Complex challenges are rarely, if ever, solved in isolation. In a recent column about a compelling approach to poverty alleviation in Canada, New York Times columnist David Brooks writes that entrenched problems call for “community-wide collective impact structures.” In our region, underinvestment in Black and Latinx communities is an entrenched problem, solvable not just through new technical or policy interventions but through new methods, processes and approaches for creating, deploying and sustaining those interventions together.
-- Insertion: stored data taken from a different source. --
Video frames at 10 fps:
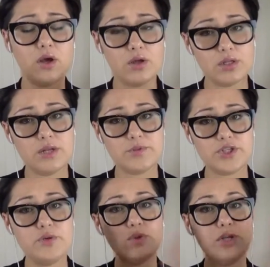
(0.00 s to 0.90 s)
Number
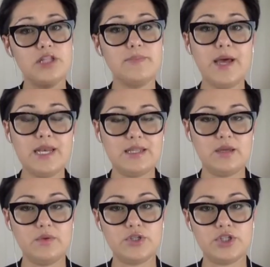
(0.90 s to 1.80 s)
two, look at the body
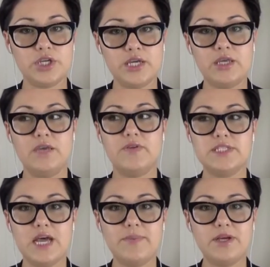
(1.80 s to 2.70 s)
language. If a
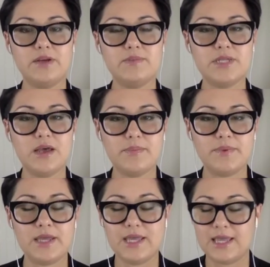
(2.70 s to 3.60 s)
topic comes
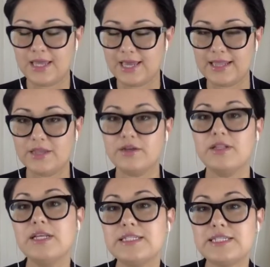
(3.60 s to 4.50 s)
up and they're
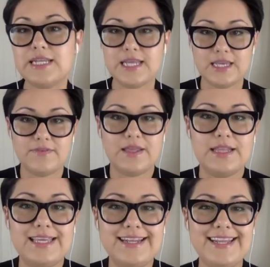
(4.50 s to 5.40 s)
listening, if they
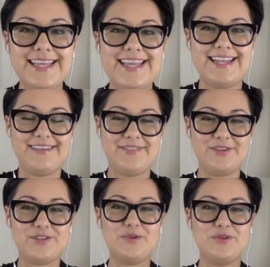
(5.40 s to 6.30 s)
lean in, if their
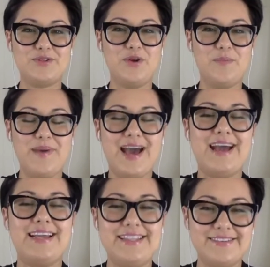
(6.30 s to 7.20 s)
shoulders go
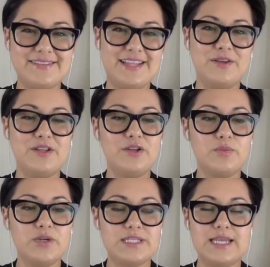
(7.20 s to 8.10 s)
back and they look a little
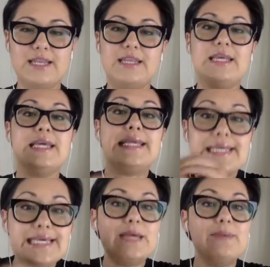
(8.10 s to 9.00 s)
more excited,
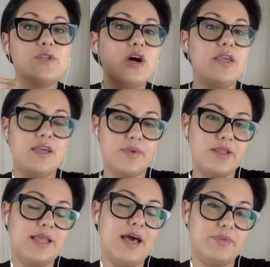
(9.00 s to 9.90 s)
keep talking
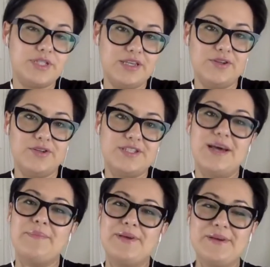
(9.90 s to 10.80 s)
about that particular
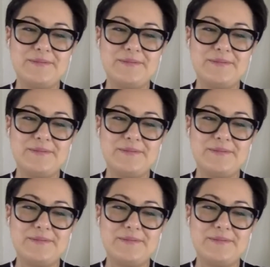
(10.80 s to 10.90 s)
topic.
Everyone has the right to leave a place as I did. But that choice should never be rooted in discrimination, overt or structural. In our increasingly interdependent world, one neighborhood’s injustice has a ripple effect, however subtle, that makes the entire region a bit more vulnerable. A bit less viable. A bit less livable. Therefore, the Trust’s new vision calls for a “thriving, equitable and connected Chicago region where people of all races, places and identities have the opportunity to reach their potential.” This is as much a vision for the privileged as it is for the marginalized. Achieving it is in everyone’s best interest.